**WHAT TO WORK ON**
Only the pictures should be left out; write out all other data exactly.

___

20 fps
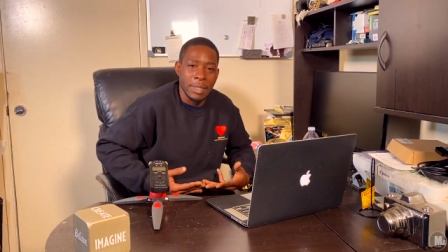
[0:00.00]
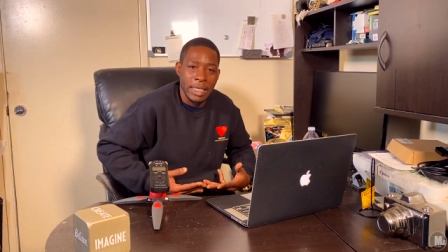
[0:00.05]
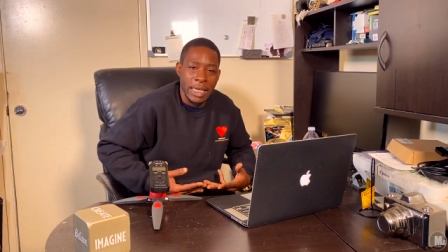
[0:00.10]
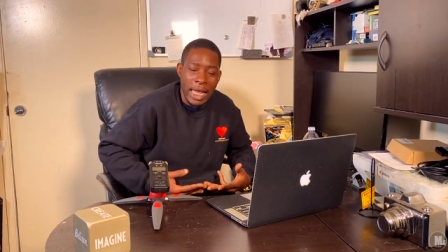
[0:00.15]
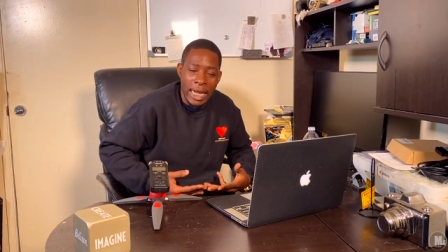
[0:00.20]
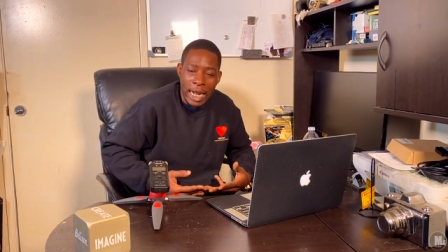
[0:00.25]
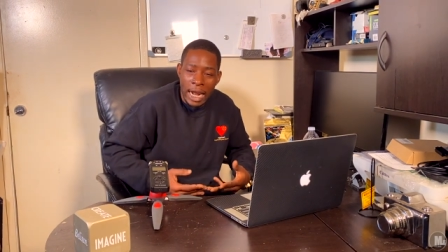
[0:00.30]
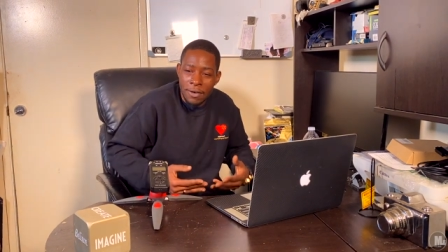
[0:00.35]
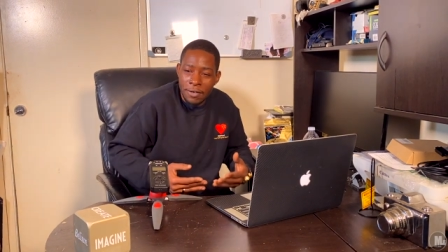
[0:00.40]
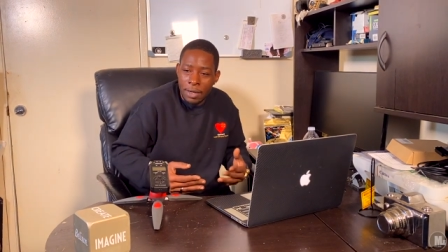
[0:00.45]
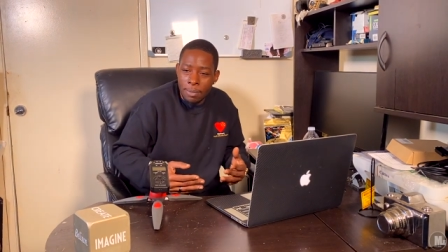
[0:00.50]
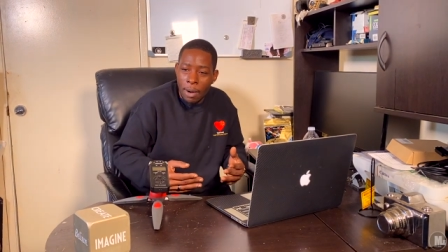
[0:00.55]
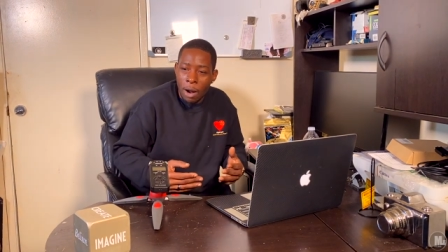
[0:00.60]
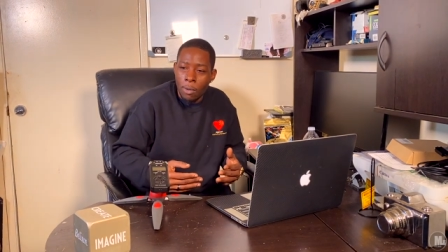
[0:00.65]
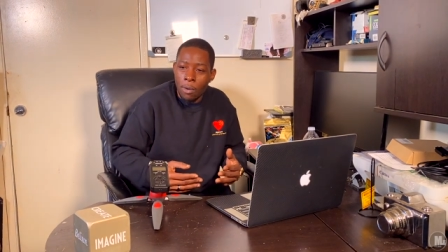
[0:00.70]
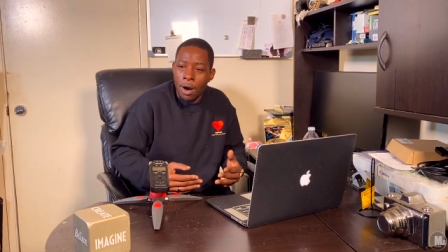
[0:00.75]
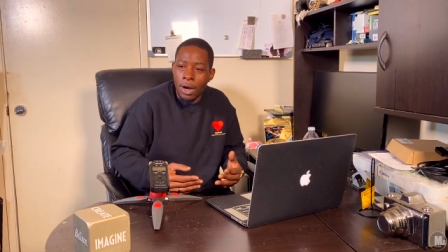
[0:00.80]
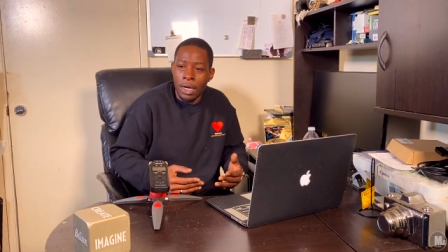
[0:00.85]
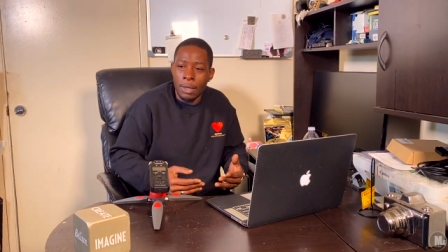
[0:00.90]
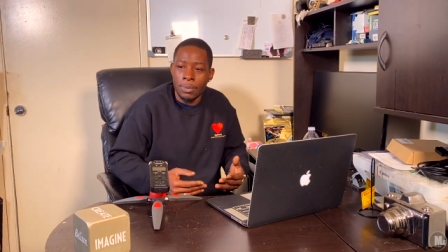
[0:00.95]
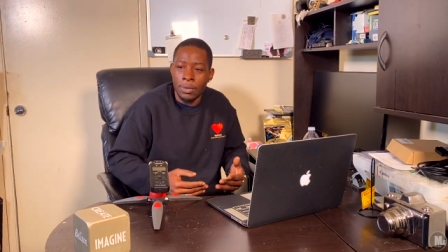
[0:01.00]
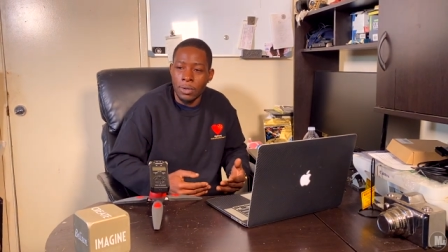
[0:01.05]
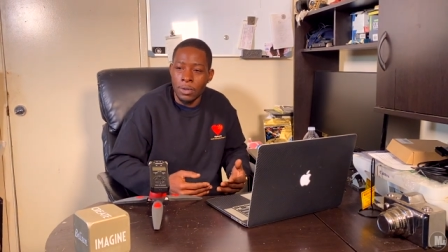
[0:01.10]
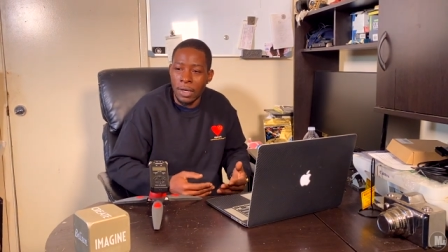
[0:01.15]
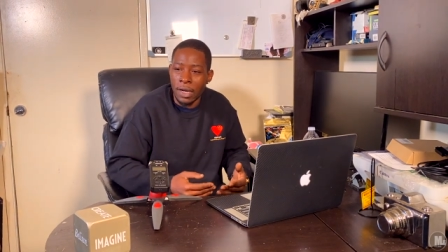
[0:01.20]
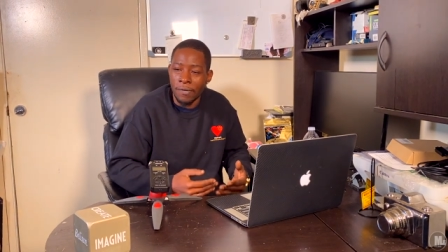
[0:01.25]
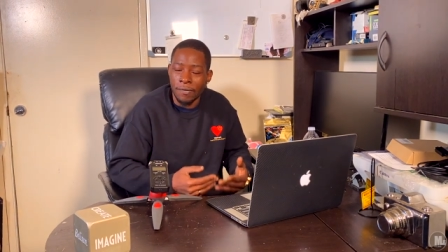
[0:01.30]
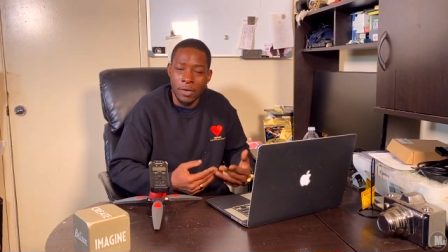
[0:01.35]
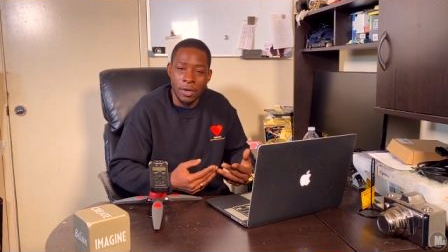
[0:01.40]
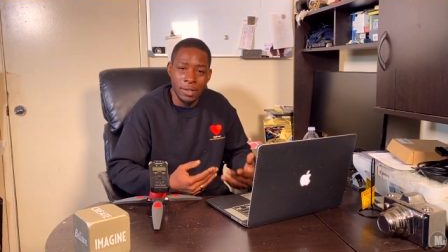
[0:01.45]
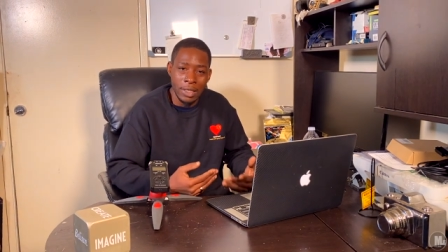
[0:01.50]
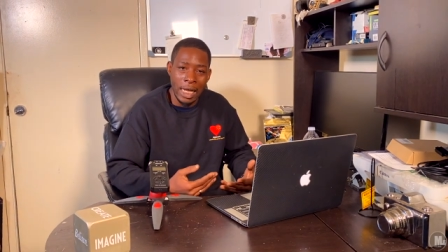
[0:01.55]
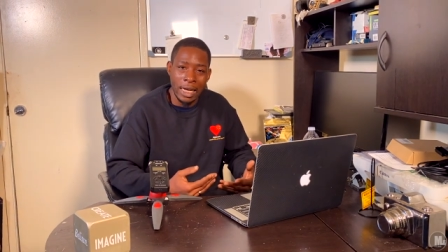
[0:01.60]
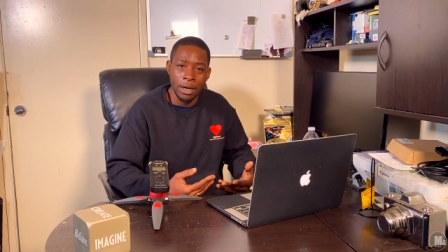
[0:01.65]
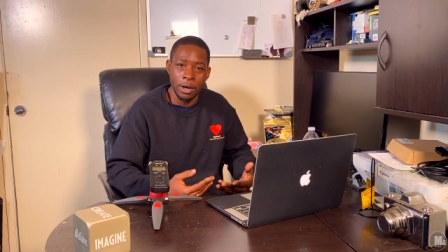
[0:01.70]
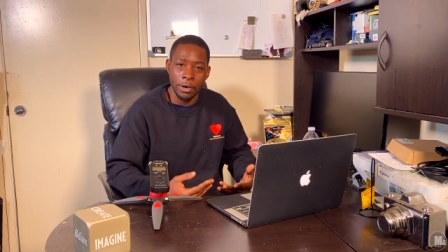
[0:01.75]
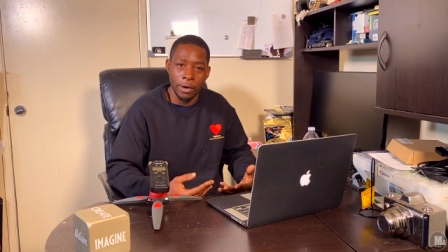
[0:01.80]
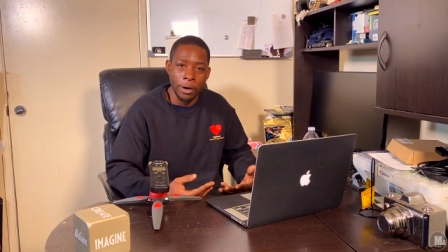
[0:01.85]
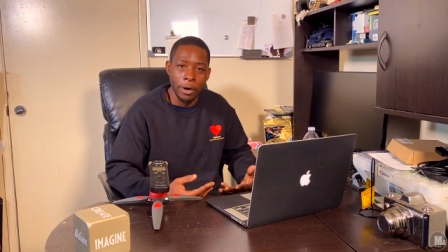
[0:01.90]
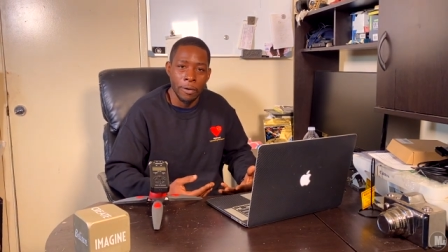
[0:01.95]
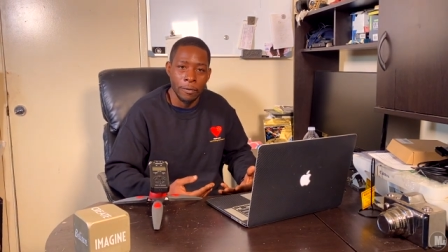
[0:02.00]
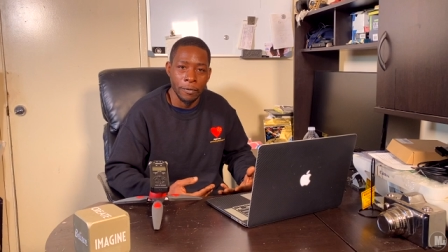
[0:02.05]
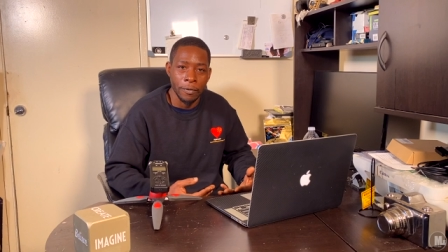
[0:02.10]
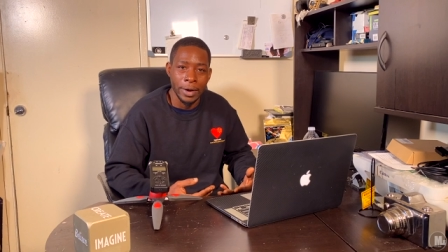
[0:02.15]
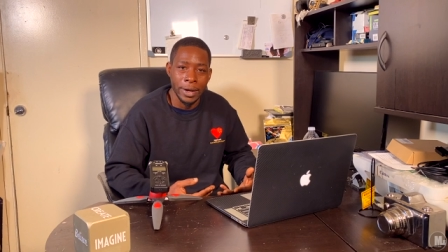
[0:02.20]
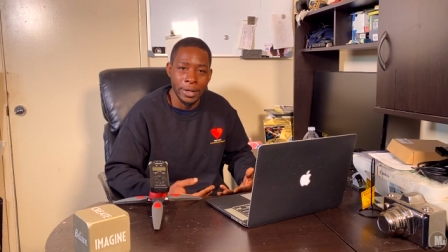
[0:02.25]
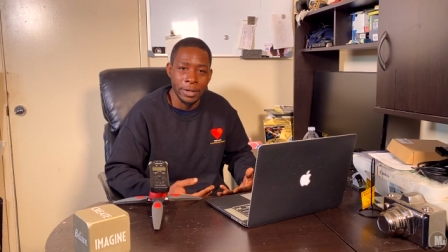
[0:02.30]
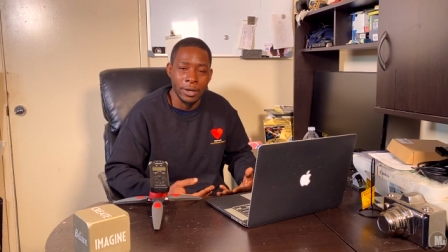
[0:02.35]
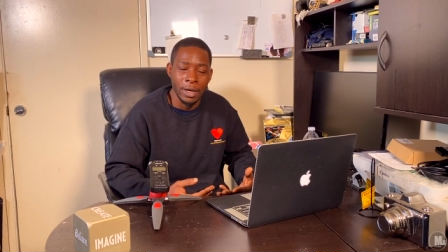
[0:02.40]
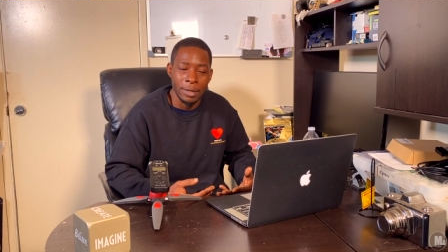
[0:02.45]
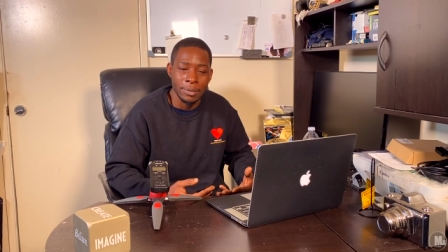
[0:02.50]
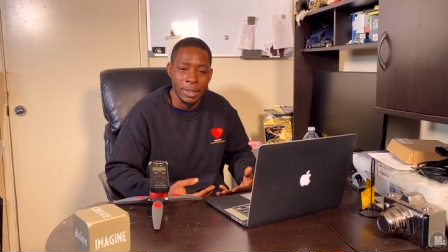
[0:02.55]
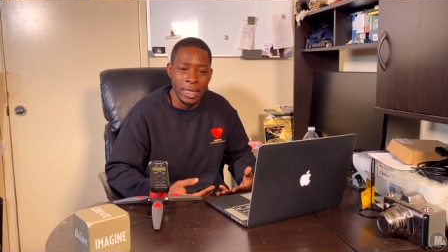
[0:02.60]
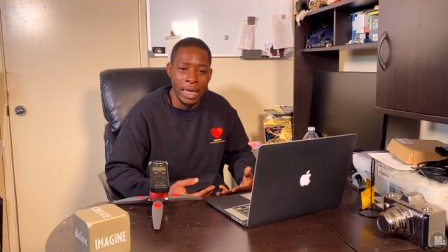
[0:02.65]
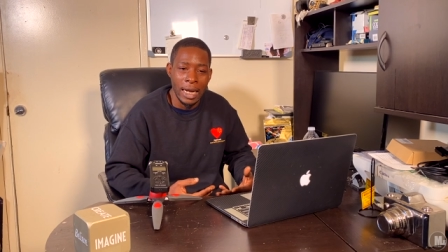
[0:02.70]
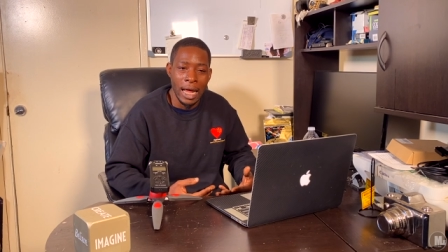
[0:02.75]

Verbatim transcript: Like every time I walk up to it, it feels like a girlfriend. You know what I'm saying?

___

**ANSWER FOR THE TASK**
20 fps
[0:00.00]
[0:00.05]
[0:00.10]
[0:00.15]
[0:00.20]
[0:00.25]
[0:00.30]
[0:00.35]
[0:00.40]
[0:00.45]
[0:00.50]
[0:00.55]
[0:00.60]
[0:00.65]
[0:00.70]
[0:00.75]
[0:00.80]
[0:00.85]
[0:00.90]
[0:00.95]
[0:01.00]
[0:01.05]
[0:01.10]
[0:01.15]
[0:01.20]
[0:01.25]
[0:01.30]
[0:01.35]
[0:01.40]
[0:01.45]
[0:01.50]
[0:01.55]
[0:01.60]
[0:01.65]
[0:01.70]
[0:01.75]
[0:01.80]
[0:01.85]
[0:01.90]
[0:01.95]
[0:02.00]
[0:02.05]
[0:02.10]
[0:02.15]
[0:02.20]
[0:02.25]
[0:02.30]
[0:02.35]
[0:02.40]
[0:02.45]
[0:02.50]
[0:02.55]
[0:02.60]
[0:02.65]
[0:02.70]
[0:02.75]

Verbatim transcript: Like every time I walk up to it, it feels like a girlfriend. You know what I'm saying?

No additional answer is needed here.